DIRECTIONS FOR THIS TASK
Please give an exact printout of the records, without any pictures.

DATA LISTING
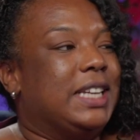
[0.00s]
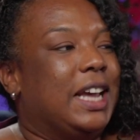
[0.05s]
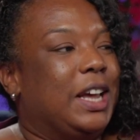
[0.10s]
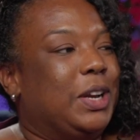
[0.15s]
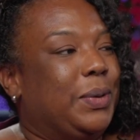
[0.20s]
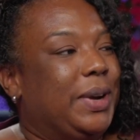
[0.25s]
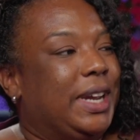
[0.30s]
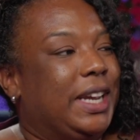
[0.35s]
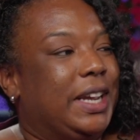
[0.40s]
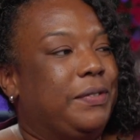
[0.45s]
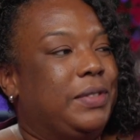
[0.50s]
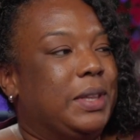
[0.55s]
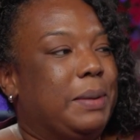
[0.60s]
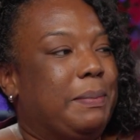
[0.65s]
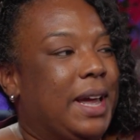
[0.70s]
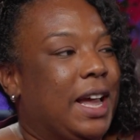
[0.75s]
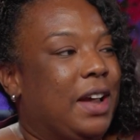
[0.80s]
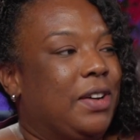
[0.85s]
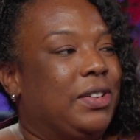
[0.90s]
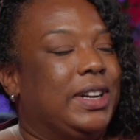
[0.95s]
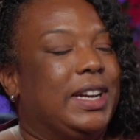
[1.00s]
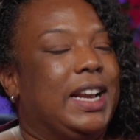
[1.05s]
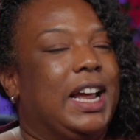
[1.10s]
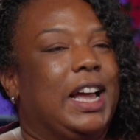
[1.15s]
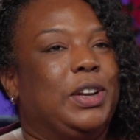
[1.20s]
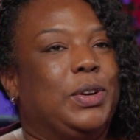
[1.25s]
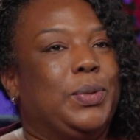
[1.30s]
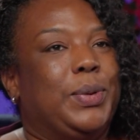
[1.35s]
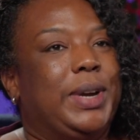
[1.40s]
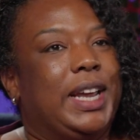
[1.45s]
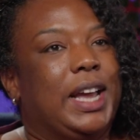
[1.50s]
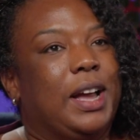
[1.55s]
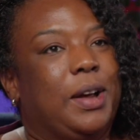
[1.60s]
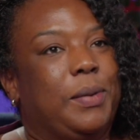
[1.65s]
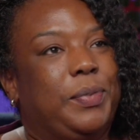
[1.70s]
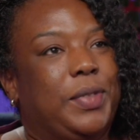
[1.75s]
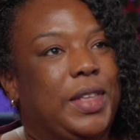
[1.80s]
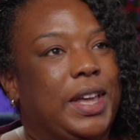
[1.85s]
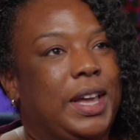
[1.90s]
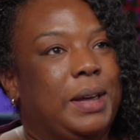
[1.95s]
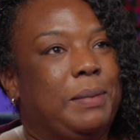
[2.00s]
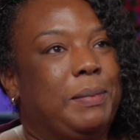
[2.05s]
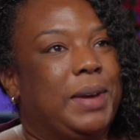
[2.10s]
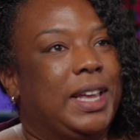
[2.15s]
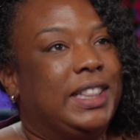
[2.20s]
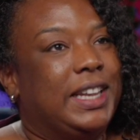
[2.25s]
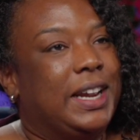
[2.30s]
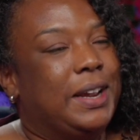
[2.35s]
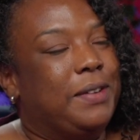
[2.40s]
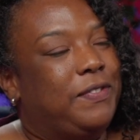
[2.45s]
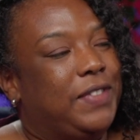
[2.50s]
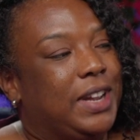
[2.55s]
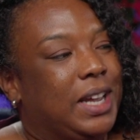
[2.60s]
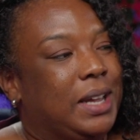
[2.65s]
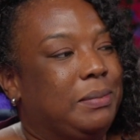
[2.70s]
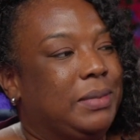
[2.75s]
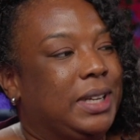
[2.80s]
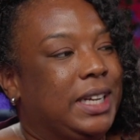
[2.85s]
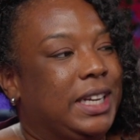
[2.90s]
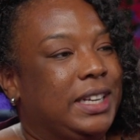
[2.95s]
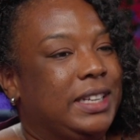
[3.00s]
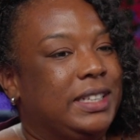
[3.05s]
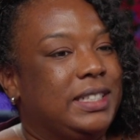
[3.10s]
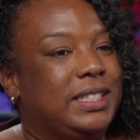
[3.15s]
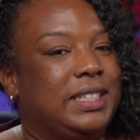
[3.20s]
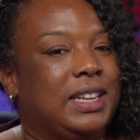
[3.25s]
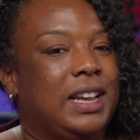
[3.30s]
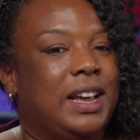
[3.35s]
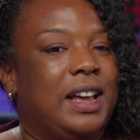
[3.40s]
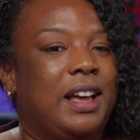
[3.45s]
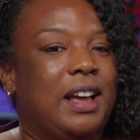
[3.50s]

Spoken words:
How do we give them out, and how do we help them and their families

RESULT FOR THIS EXERCISE
[0.00s]
[0.05s]
[0.10s]
[0.15s]
[0.20s]
[0.25s]
[0.30s]
[0.35s]
[0.40s]
[0.45s]
[0.50s]
[0.55s]
[0.60s]
[0.65s]
[0.70s]
[0.75s]
[0.80s]
[0.85s]
[0.90s]
[0.95s]
[1.00s]
[1.05s]
[1.10s]
[1.15s]
[1.20s]
[1.25s]
[1.30s]
[1.35s]
[1.40s]
[1.45s]
[1.50s]
[1.55s]
[1.60s]
[1.65s]
[1.70s]
[1.75s]
[1.80s]
[1.85s]
[1.90s]
[1.95s]
[2.00s]
[2.05s]
[2.10s]
[2.15s]
[2.20s]
[2.25s]
[2.30s]
[2.35s]
[2.40s]
[2.45s]
[2.50s]
[2.55s]
[2.60s]
[2.65s]
[2.70s]
[2.75s]
[2.80s]
[2.85s]
[2.90s]
[2.95s]
[3.00s]
[3.05s]
[3.10s]
[3.15s]
[3.20s]
[3.25s]
[3.30s]
[3.35s]
[3.40s]
[3.45s]
[3.50s]

Spoken words:
How do we give them out, and how do we help them and their families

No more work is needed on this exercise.